▶ _SUPPLIED MATERIAL_
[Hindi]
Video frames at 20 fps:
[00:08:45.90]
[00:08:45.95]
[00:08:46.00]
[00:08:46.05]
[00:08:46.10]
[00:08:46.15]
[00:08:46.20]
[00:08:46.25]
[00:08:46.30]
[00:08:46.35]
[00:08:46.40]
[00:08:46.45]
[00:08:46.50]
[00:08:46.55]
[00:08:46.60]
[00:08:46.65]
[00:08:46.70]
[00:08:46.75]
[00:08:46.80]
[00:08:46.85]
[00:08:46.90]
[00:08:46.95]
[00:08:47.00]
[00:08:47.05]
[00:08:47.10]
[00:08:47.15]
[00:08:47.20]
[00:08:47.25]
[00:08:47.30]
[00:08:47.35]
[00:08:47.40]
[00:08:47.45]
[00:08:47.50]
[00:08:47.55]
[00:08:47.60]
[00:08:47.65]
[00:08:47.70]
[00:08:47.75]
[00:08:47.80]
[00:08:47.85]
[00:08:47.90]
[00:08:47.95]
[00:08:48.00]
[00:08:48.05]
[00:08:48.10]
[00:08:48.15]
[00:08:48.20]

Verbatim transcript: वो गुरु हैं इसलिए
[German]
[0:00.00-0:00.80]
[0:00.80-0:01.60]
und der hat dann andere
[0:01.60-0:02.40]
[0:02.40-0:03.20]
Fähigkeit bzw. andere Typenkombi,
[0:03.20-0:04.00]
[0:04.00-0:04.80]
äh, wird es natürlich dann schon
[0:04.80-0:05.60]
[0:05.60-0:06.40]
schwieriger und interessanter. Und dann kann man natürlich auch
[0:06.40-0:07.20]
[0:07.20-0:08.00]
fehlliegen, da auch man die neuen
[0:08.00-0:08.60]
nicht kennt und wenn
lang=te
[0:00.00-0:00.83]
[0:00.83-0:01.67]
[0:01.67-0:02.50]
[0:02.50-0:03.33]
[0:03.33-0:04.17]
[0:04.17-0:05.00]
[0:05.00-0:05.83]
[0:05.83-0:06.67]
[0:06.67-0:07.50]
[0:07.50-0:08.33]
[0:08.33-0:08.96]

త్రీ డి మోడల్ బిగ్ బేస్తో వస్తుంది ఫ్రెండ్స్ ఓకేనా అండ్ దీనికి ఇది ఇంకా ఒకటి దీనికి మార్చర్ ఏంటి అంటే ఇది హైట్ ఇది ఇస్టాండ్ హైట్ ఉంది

▶ _YOUR TASK_
None of the records may be omitted; each is to be printed exactly.

▶ _EXERCISE RESULT_
[Hindi]
Video frames at 20 fps:
[00:08:45.90]
[00:08:45.95]
[00:08:46.00]
[00:08:46.05]
[00:08:46.10]
[00:08:46.15]
[00:08:46.20]
[00:08:46.25]
[00:08:46.30]
[00:08:46.35]
[00:08:46.40]
[00:08:46.45]
[00:08:46.50]
[00:08:46.55]
[00:08:46.60]
[00:08:46.65]
[00:08:46.70]
[00:08:46.75]
[00:08:46.80]
[00:08:46.85]
[00:08:46.90]
[00:08:46.95]
[00:08:47.00]
[00:08:47.05]
[00:08:47.10]
[00:08:47.15]
[00:08:47.20]
[00:08:47.25]
[00:08:47.30]
[00:08:47.35]
[00:08:47.40]
[00:08:47.45]
[00:08:47.50]
[00:08:47.55]
[00:08:47.60]
[00:08:47.65]
[00:08:47.70]
[00:08:47.75]
[00:08:47.80]
[00:08:47.85]
[00:08:47.90]
[00:08:47.95]
[00:08:48.00]
[00:08:48.05]
[00:08:48.10]
[00:08:48.15]
[00:08:48.20]

Verbatim transcript: वो गुरु हैं इसलिए
[German]
[0:00.00-0:00.80]
[0:00.80-0:01.60]
und der hat dann andere
[0:01.60-0:02.40]
[0:02.40-0:03.20]
Fähigkeit bzw. andere Typenkombi,
[0:03.20-0:04.00]
[0:04.00-0:04.80]
äh, wird es natürlich dann schon
[0:04.80-0:05.60]
[0:05.60-0:06.40]
schwieriger und interessanter. Und dann kann man natürlich auch
[0:06.40-0:07.20]
[0:07.20-0:08.00]
fehlliegen, da auch man die neuen
[0:08.00-0:08.60]
nicht kennt und wenn
lang=te
[0:00.00-0:00.83]
[0:00.83-0:01.67]
[0:01.67-0:02.50]
[0:02.50-0:03.33]
[0:03.33-0:04.17]
[0:04.17-0:05.00]
[0:05.00-0:05.83]
[0:05.83-0:06.67]
[0:06.67-0:07.50]
[0:07.50-0:08.33]
[0:08.33-0:08.96]

త్రీ డి మోడల్ బిగ్ బేస్తో వస్తుంది ఫ్రెండ్స్ ఓకేనా అండ్ దీనికి ఇది ఇంకా ఒకటి దీనికి మార్చర్ ఏంటి అంటే ఇది హైట్ ఇది ఇస్టాండ్ హైట్ ఉంది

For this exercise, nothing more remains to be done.